To set up the environment, follow these steps:
git clone https://github.com/for-ai/multlimodal-exams.git
cd multimodal-exams
conda env create -f environment.yml
conda activate mm-exams
This is a preliminary version with the following known limitations:
- Dividing Graphs into Subgraphs: Graphs or charts are split into separate, smaller images. Clustering is used to address this issue, but the clustering algorithm could be improved.
- Reading Nonexistent Images: The script may detect and attempt to read images that don’t exist, leading to black images being stored.
- Poor Equation Parsing: Mathematical equations are not accurately parsed or extracted. (Testing a new version)
- Mid-Dependence on LLMs: The current script relies on a large language model (LLM) to parse the JSON structure.

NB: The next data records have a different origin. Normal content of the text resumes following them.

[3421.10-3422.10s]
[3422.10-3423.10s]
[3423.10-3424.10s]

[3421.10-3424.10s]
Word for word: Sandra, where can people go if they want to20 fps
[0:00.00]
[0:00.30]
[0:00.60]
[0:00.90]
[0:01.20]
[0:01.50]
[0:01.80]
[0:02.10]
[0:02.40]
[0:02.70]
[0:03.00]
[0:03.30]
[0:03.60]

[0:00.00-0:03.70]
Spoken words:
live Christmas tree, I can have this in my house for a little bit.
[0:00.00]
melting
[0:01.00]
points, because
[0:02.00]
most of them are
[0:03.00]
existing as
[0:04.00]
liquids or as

While placeholders are included for the images, some text—particularly in tables—may be repeated, leaving it up to the LLM to resolve any inconsistencies.
If you’re exploring PDF parsing, consider looking into:
- PyMuPDF (pymupdf): A powerful library for PDF content extraction, including text, images, and annotations.
- PDFMiner.six: Another versatile library for text extraction and layout analysis from PDFs.